Action item = Extract the text of every entry below exactly; leave images out.
▬▬▬▬▬▬
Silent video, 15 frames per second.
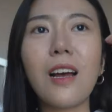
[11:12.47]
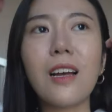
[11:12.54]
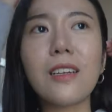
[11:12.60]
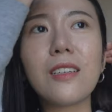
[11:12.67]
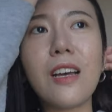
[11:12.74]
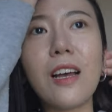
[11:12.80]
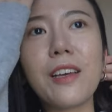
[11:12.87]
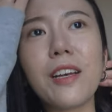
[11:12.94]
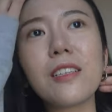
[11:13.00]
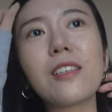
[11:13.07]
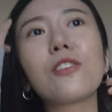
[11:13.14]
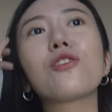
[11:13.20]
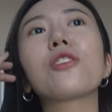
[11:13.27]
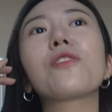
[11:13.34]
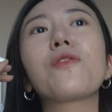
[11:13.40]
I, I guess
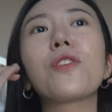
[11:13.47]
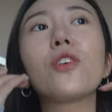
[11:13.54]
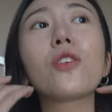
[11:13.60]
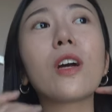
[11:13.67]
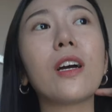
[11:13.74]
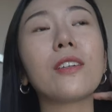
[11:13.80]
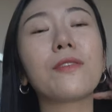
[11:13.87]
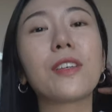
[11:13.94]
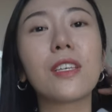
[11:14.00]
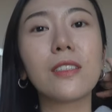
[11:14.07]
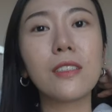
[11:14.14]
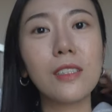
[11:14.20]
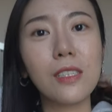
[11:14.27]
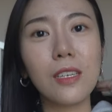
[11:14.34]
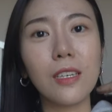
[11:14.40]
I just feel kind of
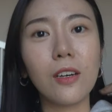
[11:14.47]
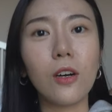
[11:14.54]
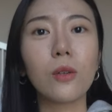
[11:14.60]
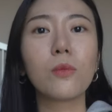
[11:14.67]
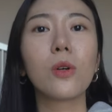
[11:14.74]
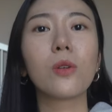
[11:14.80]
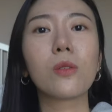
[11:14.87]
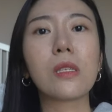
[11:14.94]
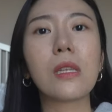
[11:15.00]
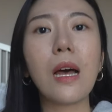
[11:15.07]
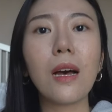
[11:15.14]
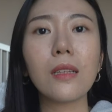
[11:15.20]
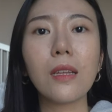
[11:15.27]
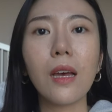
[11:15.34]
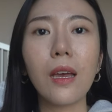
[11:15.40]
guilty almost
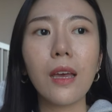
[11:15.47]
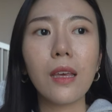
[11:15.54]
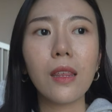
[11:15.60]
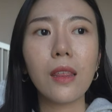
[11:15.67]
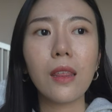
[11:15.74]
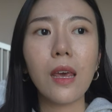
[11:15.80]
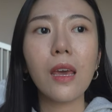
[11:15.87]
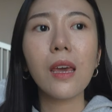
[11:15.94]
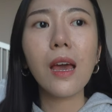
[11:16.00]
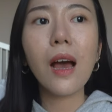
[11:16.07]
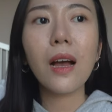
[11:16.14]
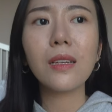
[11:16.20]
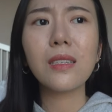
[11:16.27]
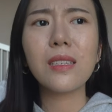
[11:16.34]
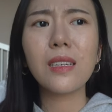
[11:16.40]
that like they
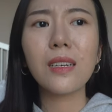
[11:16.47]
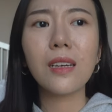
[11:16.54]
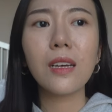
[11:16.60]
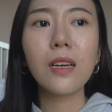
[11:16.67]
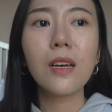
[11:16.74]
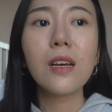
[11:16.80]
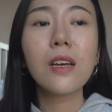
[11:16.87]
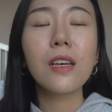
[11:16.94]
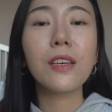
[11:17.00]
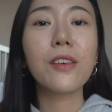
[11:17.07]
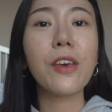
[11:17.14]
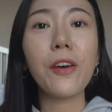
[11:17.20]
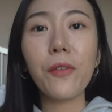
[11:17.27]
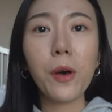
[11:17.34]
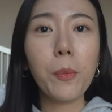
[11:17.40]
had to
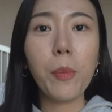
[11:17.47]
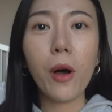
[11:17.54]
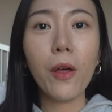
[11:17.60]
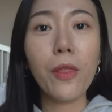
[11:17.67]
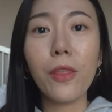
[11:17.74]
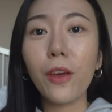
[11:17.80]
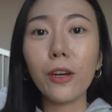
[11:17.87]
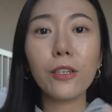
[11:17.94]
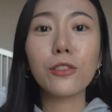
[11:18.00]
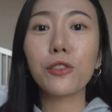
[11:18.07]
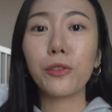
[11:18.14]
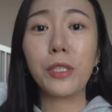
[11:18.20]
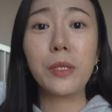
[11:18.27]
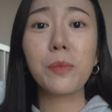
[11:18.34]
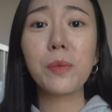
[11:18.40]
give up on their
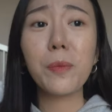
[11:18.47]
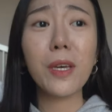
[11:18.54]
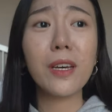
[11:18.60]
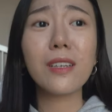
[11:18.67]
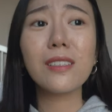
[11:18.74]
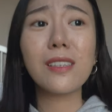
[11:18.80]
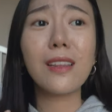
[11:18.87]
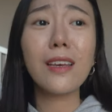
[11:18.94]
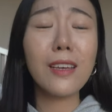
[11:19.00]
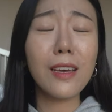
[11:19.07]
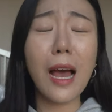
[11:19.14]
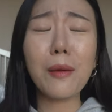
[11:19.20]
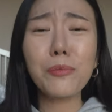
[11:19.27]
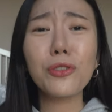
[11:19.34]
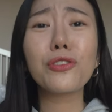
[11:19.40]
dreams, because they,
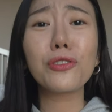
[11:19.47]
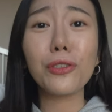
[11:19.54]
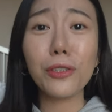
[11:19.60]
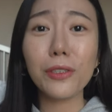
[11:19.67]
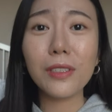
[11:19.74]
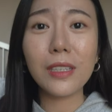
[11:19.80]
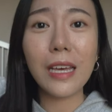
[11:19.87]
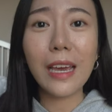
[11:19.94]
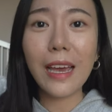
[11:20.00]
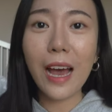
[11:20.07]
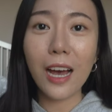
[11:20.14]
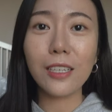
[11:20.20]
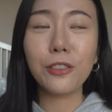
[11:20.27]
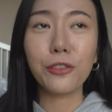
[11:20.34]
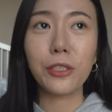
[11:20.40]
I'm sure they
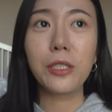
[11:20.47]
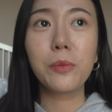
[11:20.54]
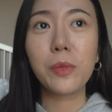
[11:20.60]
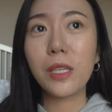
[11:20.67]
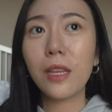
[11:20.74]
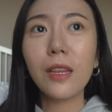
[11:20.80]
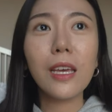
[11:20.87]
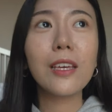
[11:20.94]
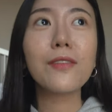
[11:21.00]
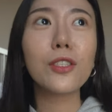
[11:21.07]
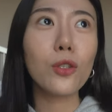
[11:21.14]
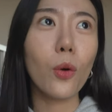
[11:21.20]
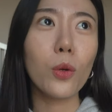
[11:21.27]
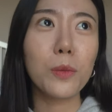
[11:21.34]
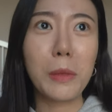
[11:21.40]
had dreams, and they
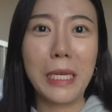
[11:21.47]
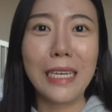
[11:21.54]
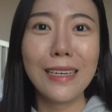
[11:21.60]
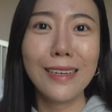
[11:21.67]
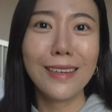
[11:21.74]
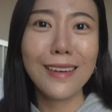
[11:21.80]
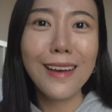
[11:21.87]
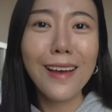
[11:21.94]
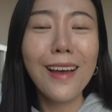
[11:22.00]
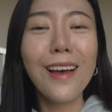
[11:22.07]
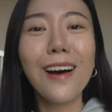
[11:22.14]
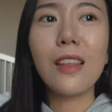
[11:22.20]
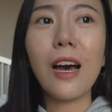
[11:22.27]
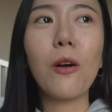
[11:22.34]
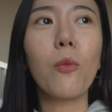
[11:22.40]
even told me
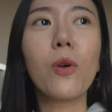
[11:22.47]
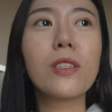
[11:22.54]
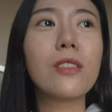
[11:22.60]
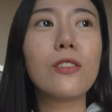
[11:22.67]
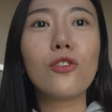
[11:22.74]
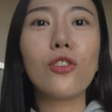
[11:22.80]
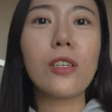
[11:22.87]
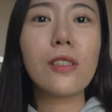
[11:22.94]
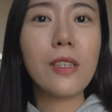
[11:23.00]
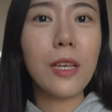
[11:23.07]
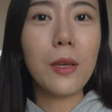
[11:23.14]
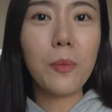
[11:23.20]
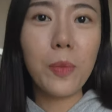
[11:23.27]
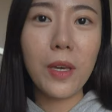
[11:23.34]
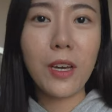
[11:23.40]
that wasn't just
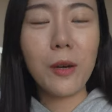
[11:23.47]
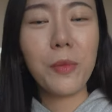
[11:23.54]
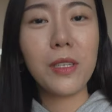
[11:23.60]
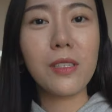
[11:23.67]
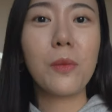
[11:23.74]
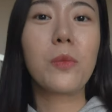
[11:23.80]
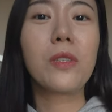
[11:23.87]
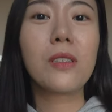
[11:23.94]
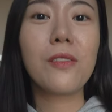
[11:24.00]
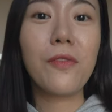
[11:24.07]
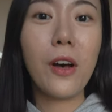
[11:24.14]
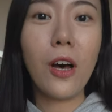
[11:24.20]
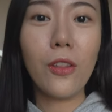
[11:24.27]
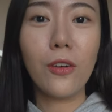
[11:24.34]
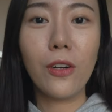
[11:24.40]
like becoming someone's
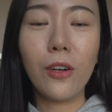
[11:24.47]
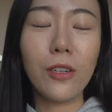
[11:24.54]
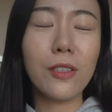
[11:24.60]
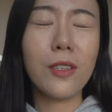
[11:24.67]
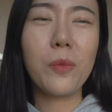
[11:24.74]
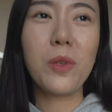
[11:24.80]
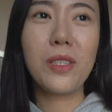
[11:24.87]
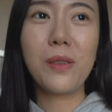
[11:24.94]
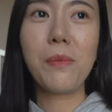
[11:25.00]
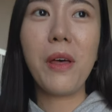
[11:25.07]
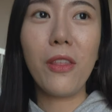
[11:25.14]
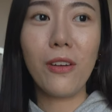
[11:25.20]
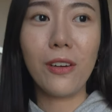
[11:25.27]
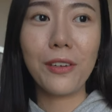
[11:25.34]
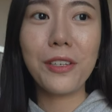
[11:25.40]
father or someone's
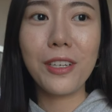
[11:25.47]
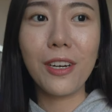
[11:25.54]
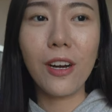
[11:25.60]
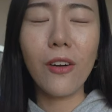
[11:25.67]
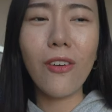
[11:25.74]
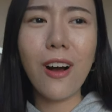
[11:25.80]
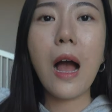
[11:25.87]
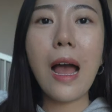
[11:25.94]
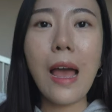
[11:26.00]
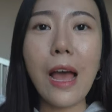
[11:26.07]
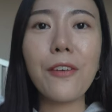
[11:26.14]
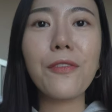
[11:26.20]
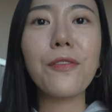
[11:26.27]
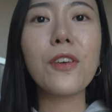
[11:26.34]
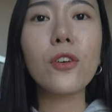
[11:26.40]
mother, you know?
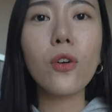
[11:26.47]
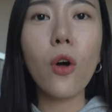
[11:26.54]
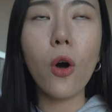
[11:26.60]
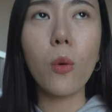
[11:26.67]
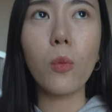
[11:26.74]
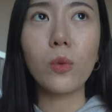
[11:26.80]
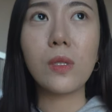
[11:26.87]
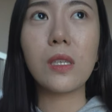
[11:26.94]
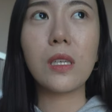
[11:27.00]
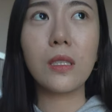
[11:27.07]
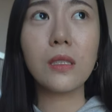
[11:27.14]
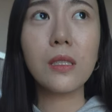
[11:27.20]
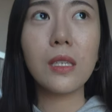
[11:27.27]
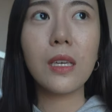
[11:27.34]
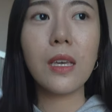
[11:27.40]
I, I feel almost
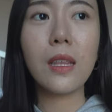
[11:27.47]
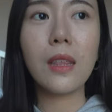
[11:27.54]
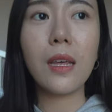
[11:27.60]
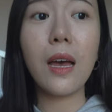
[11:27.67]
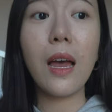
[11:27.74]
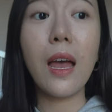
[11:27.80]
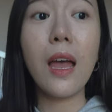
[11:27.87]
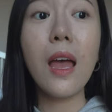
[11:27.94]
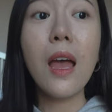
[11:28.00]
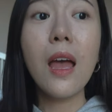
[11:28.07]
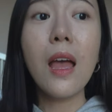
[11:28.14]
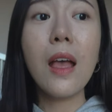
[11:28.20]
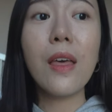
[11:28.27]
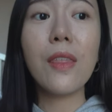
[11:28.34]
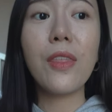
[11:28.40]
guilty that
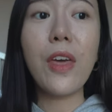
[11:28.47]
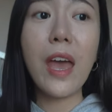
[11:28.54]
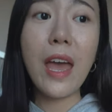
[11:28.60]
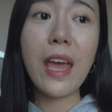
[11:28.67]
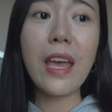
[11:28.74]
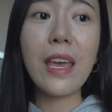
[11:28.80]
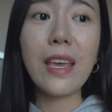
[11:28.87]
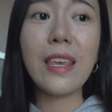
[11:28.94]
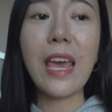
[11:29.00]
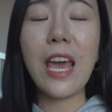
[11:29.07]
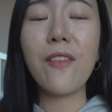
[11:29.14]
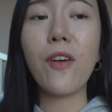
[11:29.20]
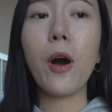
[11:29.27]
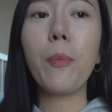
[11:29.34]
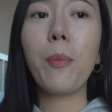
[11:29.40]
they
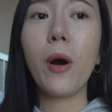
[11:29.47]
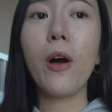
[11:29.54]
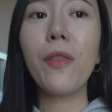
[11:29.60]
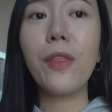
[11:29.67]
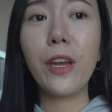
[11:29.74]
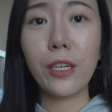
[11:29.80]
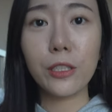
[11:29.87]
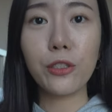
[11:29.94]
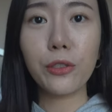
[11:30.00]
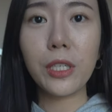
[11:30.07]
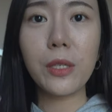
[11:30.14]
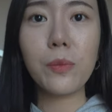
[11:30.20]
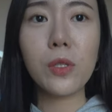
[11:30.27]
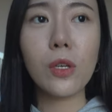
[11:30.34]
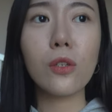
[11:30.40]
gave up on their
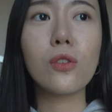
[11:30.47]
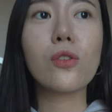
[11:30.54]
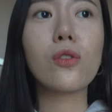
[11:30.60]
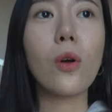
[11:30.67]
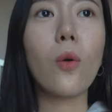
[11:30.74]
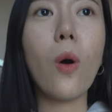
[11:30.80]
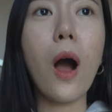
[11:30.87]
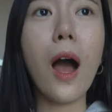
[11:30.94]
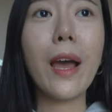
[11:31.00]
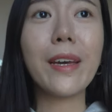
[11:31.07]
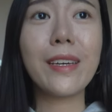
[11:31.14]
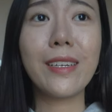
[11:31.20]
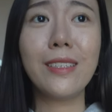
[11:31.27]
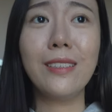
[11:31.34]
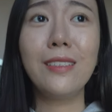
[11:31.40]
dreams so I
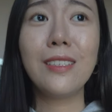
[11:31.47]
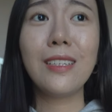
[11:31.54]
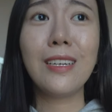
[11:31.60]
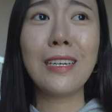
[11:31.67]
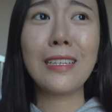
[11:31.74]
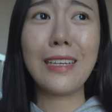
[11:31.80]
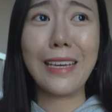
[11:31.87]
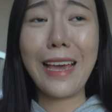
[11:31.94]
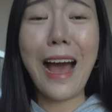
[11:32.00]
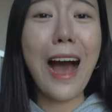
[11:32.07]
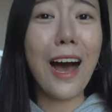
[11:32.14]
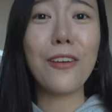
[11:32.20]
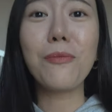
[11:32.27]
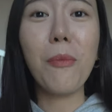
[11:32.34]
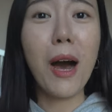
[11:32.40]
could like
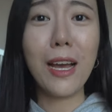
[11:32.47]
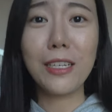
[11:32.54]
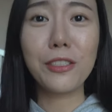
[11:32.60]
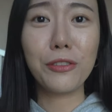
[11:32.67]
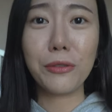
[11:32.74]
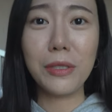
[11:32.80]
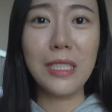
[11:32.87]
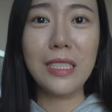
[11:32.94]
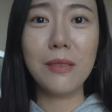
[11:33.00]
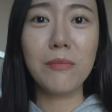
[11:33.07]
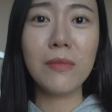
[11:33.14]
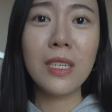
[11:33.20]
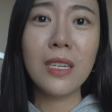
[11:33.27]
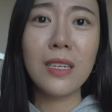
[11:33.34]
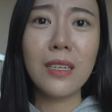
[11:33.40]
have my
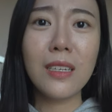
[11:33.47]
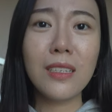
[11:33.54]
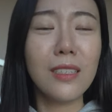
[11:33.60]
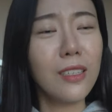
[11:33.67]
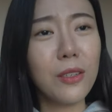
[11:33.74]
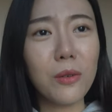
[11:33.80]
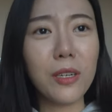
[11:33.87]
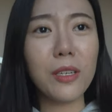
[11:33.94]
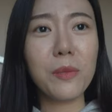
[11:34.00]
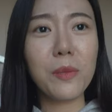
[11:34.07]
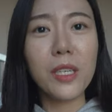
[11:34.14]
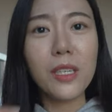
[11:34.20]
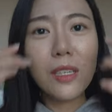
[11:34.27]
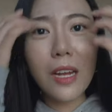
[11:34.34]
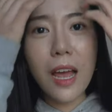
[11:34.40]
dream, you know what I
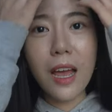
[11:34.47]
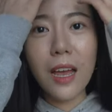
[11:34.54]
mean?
▬▬▬▬▬▬
Written solution =
Silent video, 15 frames per second.
[11:12.47]
[11:12.54]
[11:12.60]
[11:12.67]
[11:12.74]
[11:12.80]
[11:12.87]
[11:12.94]
[11:13.00]
[11:13.07]
[11:13.14]
[11:13.20]
[11:13.27]
[11:13.34]
[11:13.40]
I, I guess
[11:13.47]
[11:13.54]
[11:13.60]
[11:13.67]
[11:13.74]
[11:13.80]
[11:13.87]
[11:13.94]
[11:14.00]
[11:14.07]
[11:14.14]
[11:14.20]
[11:14.27]
[11:14.34]
[11:14.40]
I just feel kind of
[11:14.47]
[11:14.54]
[11:14.60]
[11:14.67]
[11:14.74]
[11:14.80]
[11:14.87]
[11:14.94]
[11:15.00]
[11:15.07]
[11:15.14]
[11:15.20]
[11:15.27]
[11:15.34]
[11:15.40]
guilty almost
[11:15.47]
[11:15.54]
[11:15.60]
[11:15.67]
[11:15.74]
[11:15.80]
[11:15.87]
[11:15.94]
[11:16.00]
[11:16.07]
[11:16.14]
[11:16.20]
[11:16.27]
[11:16.34]
[11:16.40]
that like they
[11:16.47]
[11:16.54]
[11:16.60]
[11:16.67]
[11:16.74]
[11:16.80]
[11:16.87]
[11:16.94]
[11:17.00]
[11:17.07]
[11:17.14]
[11:17.20]
[11:17.27]
[11:17.34]
[11:17.40]
had to
[11:17.47]
[11:17.54]
[11:17.60]
[11:17.67]
[11:17.74]
[11:17.80]
[11:17.87]
[11:17.94]
[11:18.00]
[11:18.07]
[11:18.14]
[11:18.20]
[11:18.27]
[11:18.34]
[11:18.40]
give up on their
[11:18.47]
[11:18.54]
[11:18.60]
[11:18.67]
[11:18.74]
[11:18.80]
[11:18.87]
[11:18.94]
[11:19.00]
[11:19.07]
[11:19.14]
[11:19.20]
[11:19.27]
[11:19.34]
[11:19.40]
dreams, because they,
[11:19.47]
[11:19.54]
[11:19.60]
[11:19.67]
[11:19.74]
[11:19.80]
[11:19.87]
[11:19.94]
[11:20.00]
[11:20.07]
[11:20.14]
[11:20.20]
[11:20.27]
[11:20.34]
[11:20.40]
I'm sure they
[11:20.47]
[11:20.54]
[11:20.60]
[11:20.67]
[11:20.74]
[11:20.80]
[11:20.87]
[11:20.94]
[11:21.00]
[11:21.07]
[11:21.14]
[11:21.20]
[11:21.27]
[11:21.34]
[11:21.40]
had dreams, and they
[11:21.47]
[11:21.54]
[11:21.60]
[11:21.67]
[11:21.74]
[11:21.80]
[11:21.87]
[11:21.94]
[11:22.00]
[11:22.07]
[11:22.14]
[11:22.20]
[11:22.27]
[11:22.34]
[11:22.40]
even told me
[11:22.47]
[11:22.54]
[11:22.60]
[11:22.67]
[11:22.74]
[11:22.80]
[11:22.87]
[11:22.94]
[11:23.00]
[11:23.07]
[11:23.14]
[11:23.20]
[11:23.27]
[11:23.34]
[11:23.40]
that wasn't just
[11:23.47]
[11:23.54]
[11:23.60]
[11:23.67]
[11:23.74]
[11:23.80]
[11:23.87]
[11:23.94]
[11:24.00]
[11:24.07]
[11:24.14]
[11:24.20]
[11:24.27]
[11:24.34]
[11:24.40]
like becoming someone's
[11:24.47]
[11:24.54]
[11:24.60]
[11:24.67]
[11:24.74]
[11:24.80]
[11:24.87]
[11:24.94]
[11:25.00]
[11:25.07]
[11:25.14]
[11:25.20]
[11:25.27]
[11:25.34]
[11:25.40]
father or someone's
[11:25.47]
[11:25.54]
[11:25.60]
[11:25.67]
[11:25.74]
[11:25.80]
[11:25.87]
[11:25.94]
[11:26.00]
[11:26.07]
[11:26.14]
[11:26.20]
[11:26.27]
[11:26.34]
[11:26.40]
mother, you know?
[11:26.47]
[11:26.54]
[11:26.60]
[11:26.67]
[11:26.74]
[11:26.80]
[11:26.87]
[11:26.94]
[11:27.00]
[11:27.07]
[11:27.14]
[11:27.20]
[11:27.27]
[11:27.34]
[11:27.40]
I, I feel almost
[11:27.47]
[11:27.54]
[11:27.60]
[11:27.67]
[11:27.74]
[11:27.80]
[11:27.87]
[11:27.94]
[11:28.00]
[11:28.07]
[11:28.14]
[11:28.20]
[11:28.27]
[11:28.34]
[11:28.40]
guilty that
[11:28.47]
[11:28.54]
[11:28.60]
[11:28.67]
[11:28.74]
[11:28.80]
[11:28.87]
[11:28.94]
[11:29.00]
[11:29.07]
[11:29.14]
[11:29.20]
[11:29.27]
[11:29.34]
[11:29.40]
they
[11:29.47]
[11:29.54]
[11:29.60]
[11:29.67]
[11:29.74]
[11:29.80]
[11:29.87]
[11:29.94]
[11:30.00]
[11:30.07]
[11:30.14]
[11:30.20]
[11:30.27]
[11:30.34]
[11:30.40]
gave up on their
[11:30.47]
[11:30.54]
[11:30.60]
[11:30.67]
[11:30.74]
[11:30.80]
[11:30.87]
[11:30.94]
[11:31.00]
[11:31.07]
[11:31.14]
[11:31.20]
[11:31.27]
[11:31.34]
[11:31.40]
dreams so I
[11:31.47]
[11:31.54]
[11:31.60]
[11:31.67]
[11:31.74]
[11:31.80]
[11:31.87]
[11:31.94]
[11:32.00]
[11:32.07]
[11:32.14]
[11:32.20]
[11:32.27]
[11:32.34]
[11:32.40]
could like
[11:32.47]
[11:32.54]
[11:32.60]
[11:32.67]
[11:32.74]
[11:32.80]
[11:32.87]
[11:32.94]
[11:33.00]
[11:33.07]
[11:33.14]
[11:33.20]
[11:33.27]
[11:33.34]
[11:33.40]
have my
[11:33.47]
[11:33.54]
[11:33.60]
[11:33.67]
[11:33.74]
[11:33.80]
[11:33.87]
[11:33.94]
[11:34.00]
[11:34.07]
[11:34.14]
[11:34.20]
[11:34.27]
[11:34.34]
[11:34.40]
dream, you know what I
[11:34.47]
[11:34.54]
mean?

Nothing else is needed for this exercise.